<<<<

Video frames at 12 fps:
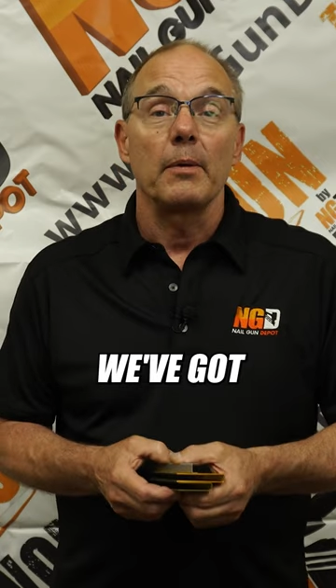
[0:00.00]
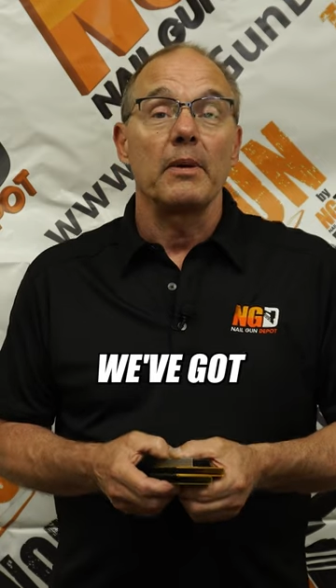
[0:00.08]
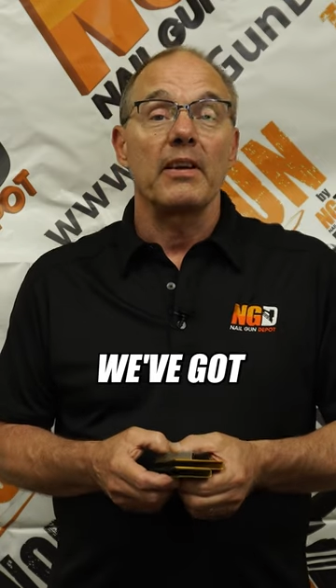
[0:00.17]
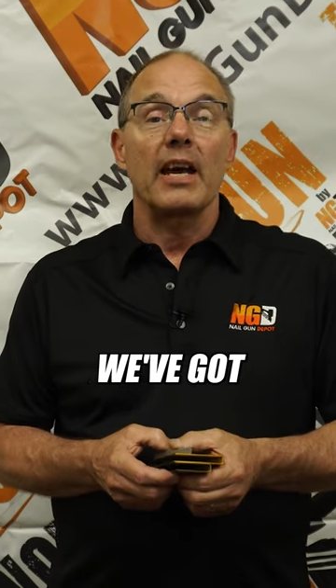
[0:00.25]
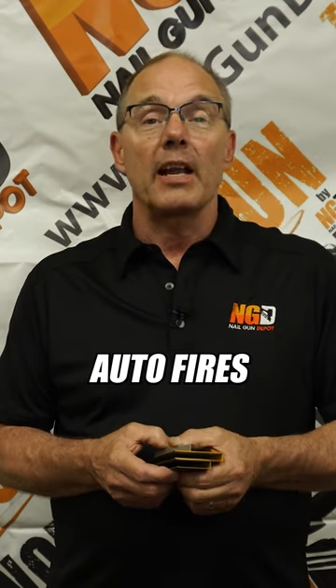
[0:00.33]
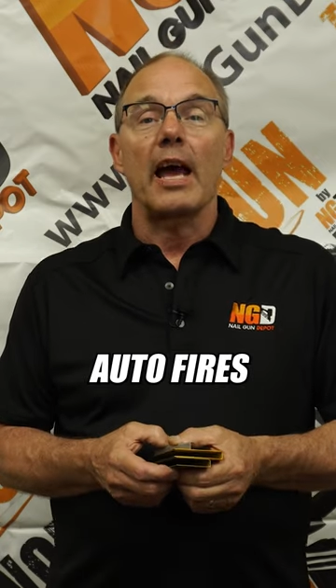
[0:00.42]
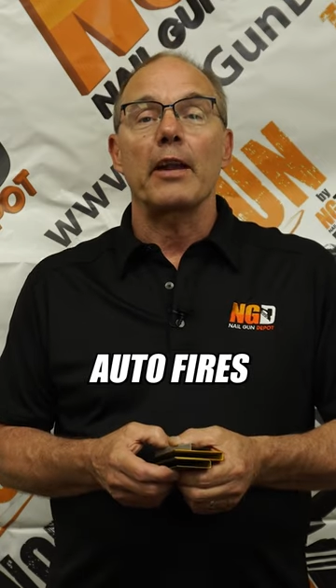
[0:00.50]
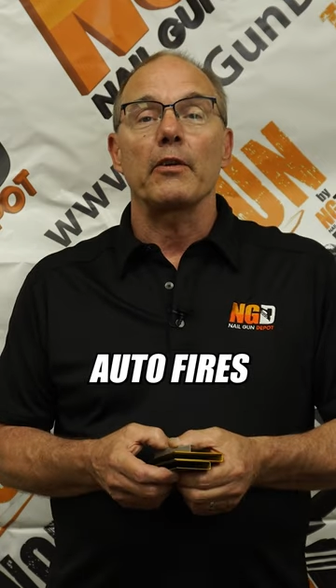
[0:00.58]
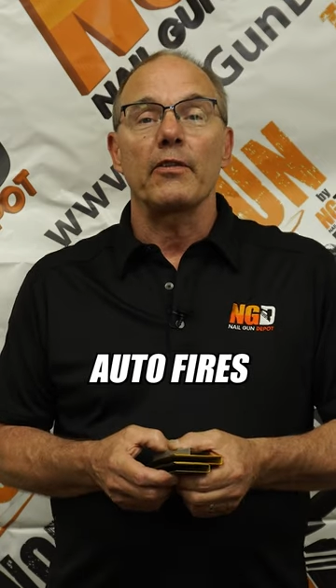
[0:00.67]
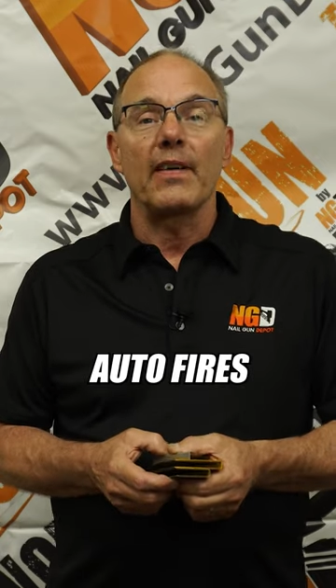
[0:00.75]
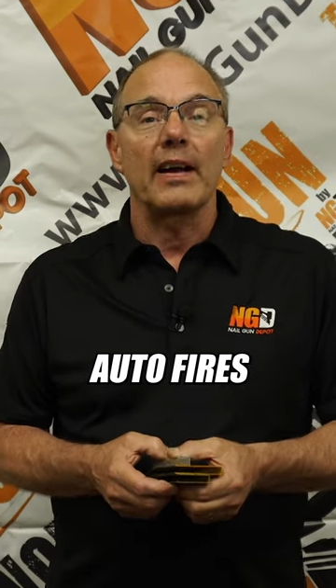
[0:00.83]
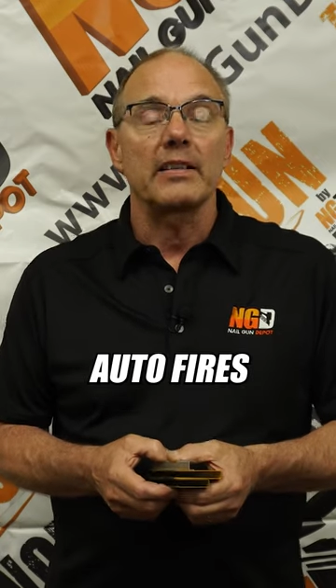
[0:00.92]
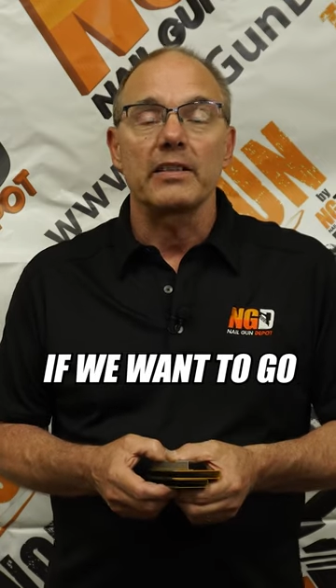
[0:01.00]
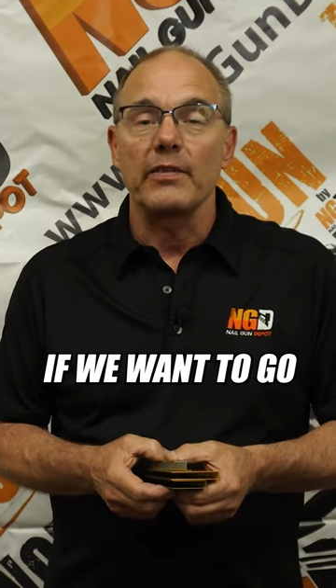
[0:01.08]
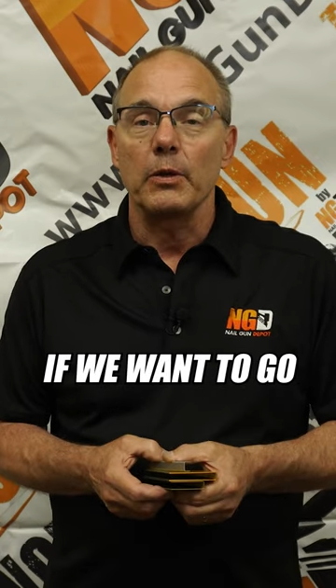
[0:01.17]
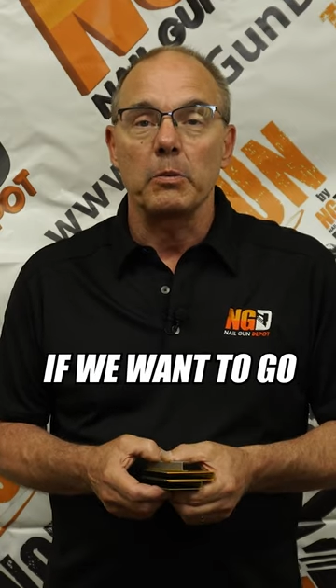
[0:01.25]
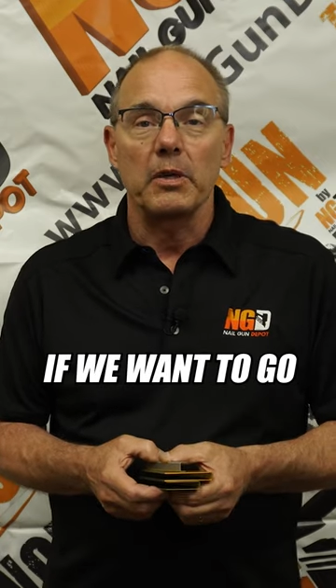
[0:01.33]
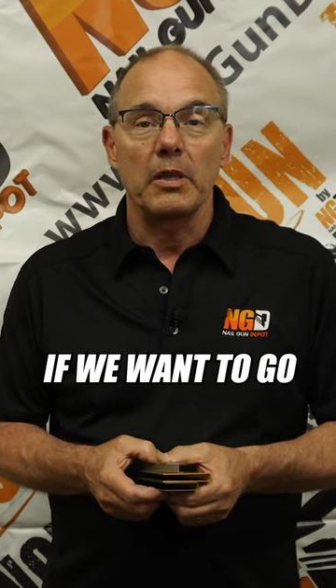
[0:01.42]
We've got auto fires if
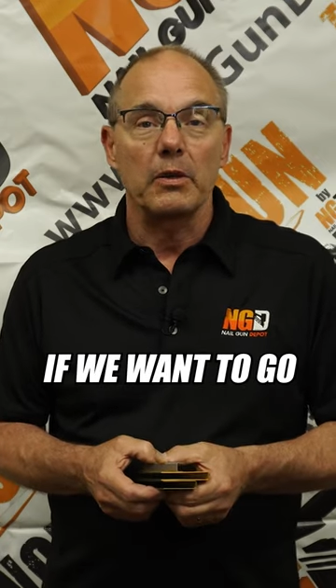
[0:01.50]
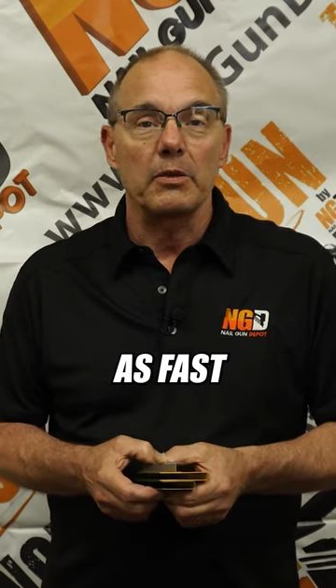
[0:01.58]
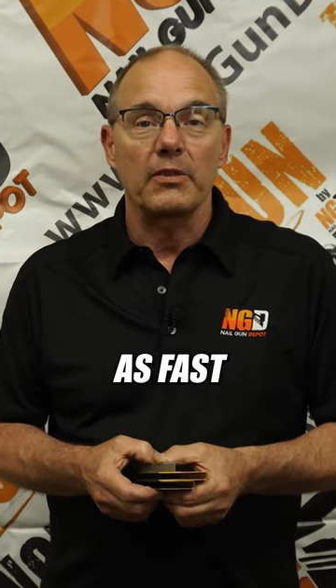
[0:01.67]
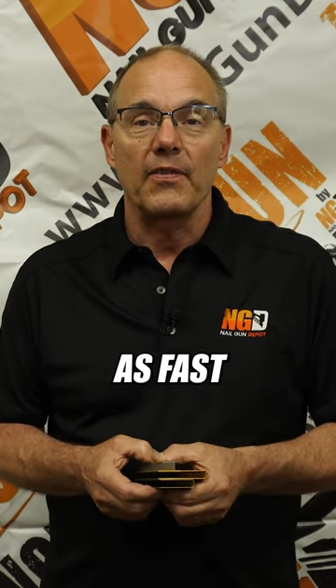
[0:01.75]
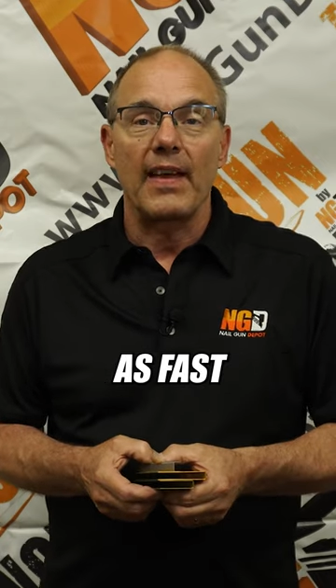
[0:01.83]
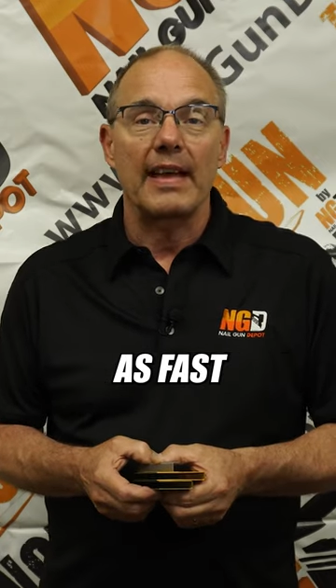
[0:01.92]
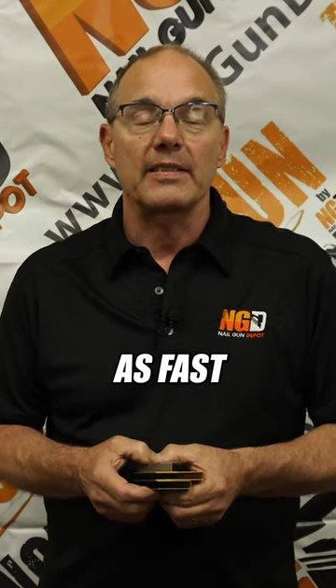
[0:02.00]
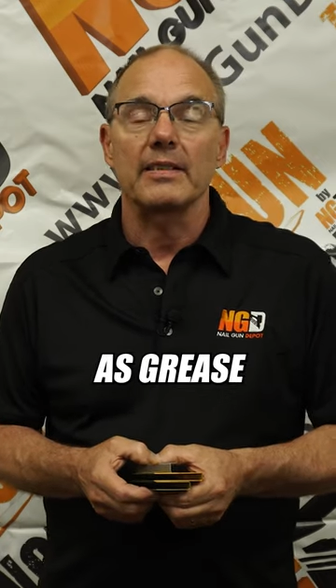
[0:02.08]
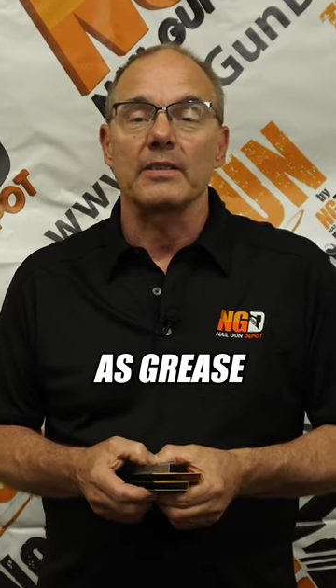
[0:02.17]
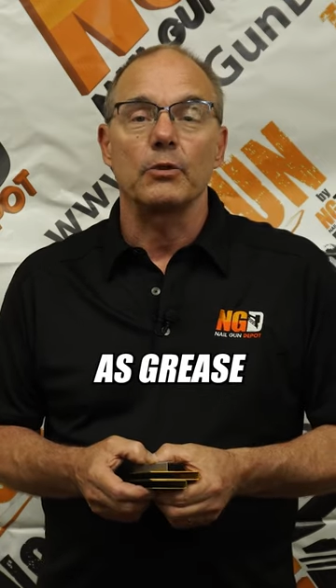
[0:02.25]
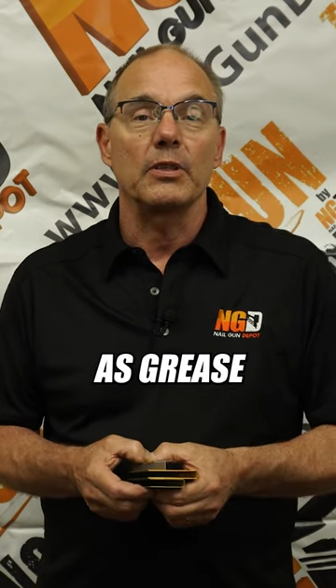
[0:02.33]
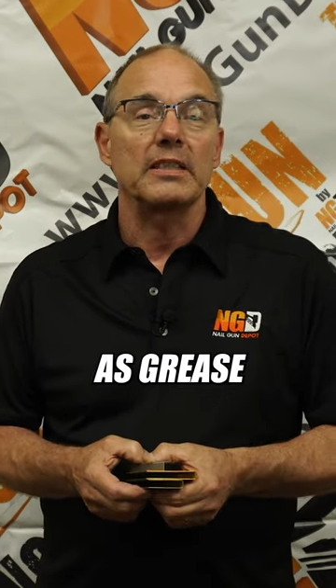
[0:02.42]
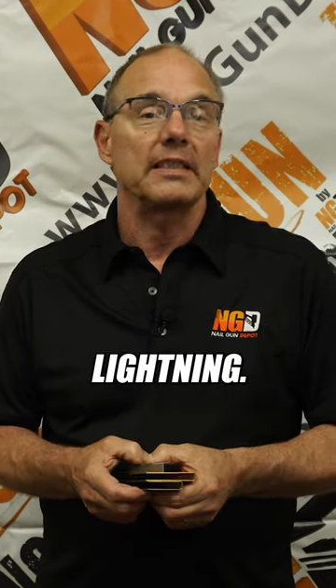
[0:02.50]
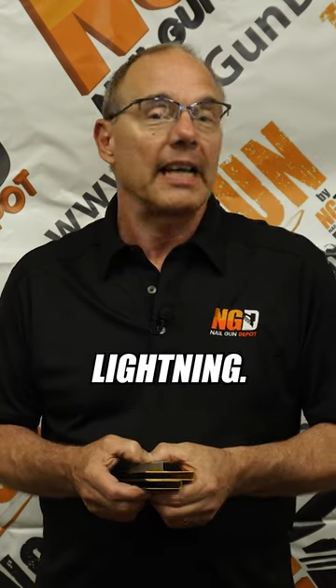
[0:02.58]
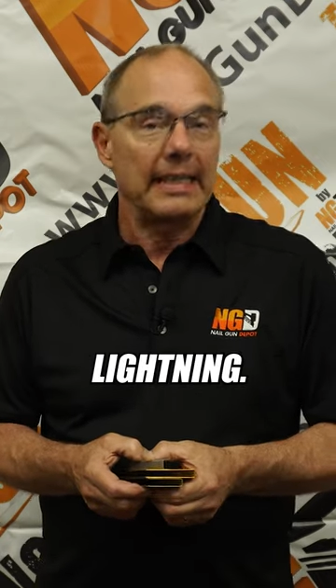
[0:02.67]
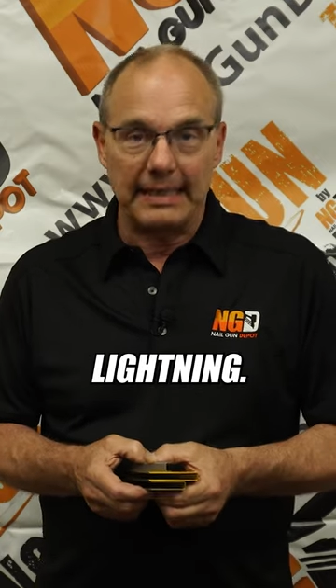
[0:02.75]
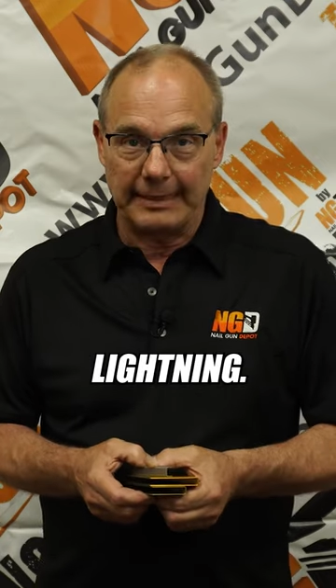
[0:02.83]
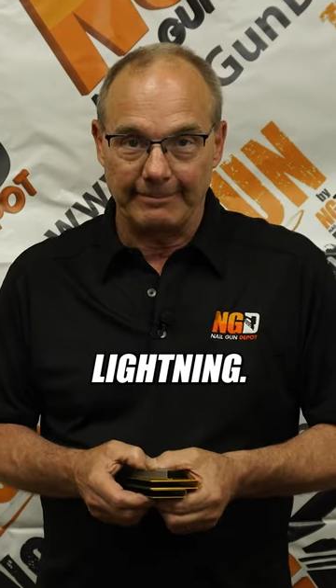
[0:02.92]
you want to go as fast as grease
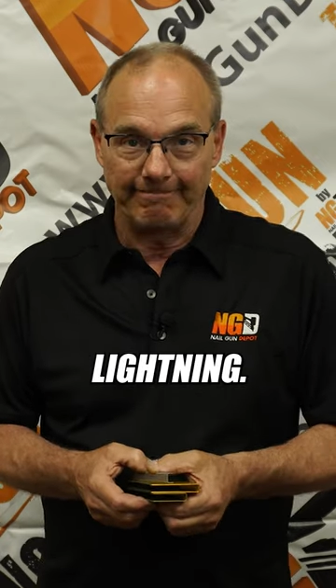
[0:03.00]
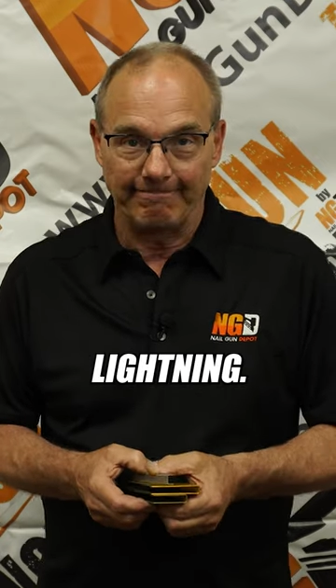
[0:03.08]
lightning.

>>>>

- _Assignment_
The whole listing should be restated word for word, with no pictures.

- _Answer for this exercise_
Video frames at 12 fps:
[0:00.00]
[0:00.08]
[0:00.17]
[0:00.25]
[0:00.33]
[0:00.42]
[0:00.50]
[0:00.58]
[0:00.67]
[0:00.75]
[0:00.83]
[0:00.92]
[0:01.00]
[0:01.08]
[0:01.17]
[0:01.25]
[0:01.33]
[0:01.42]
We've got auto fires if
[0:01.50]
[0:01.58]
[0:01.67]
[0:01.75]
[0:01.83]
[0:01.92]
[0:02.00]
[0:02.08]
[0:02.17]
[0:02.25]
[0:02.33]
[0:02.42]
[0:02.50]
[0:02.58]
[0:02.67]
[0:02.75]
[0:02.83]
[0:02.92]
you want to go as fast as grease
[0:03.00]
[0:03.08]
lightning.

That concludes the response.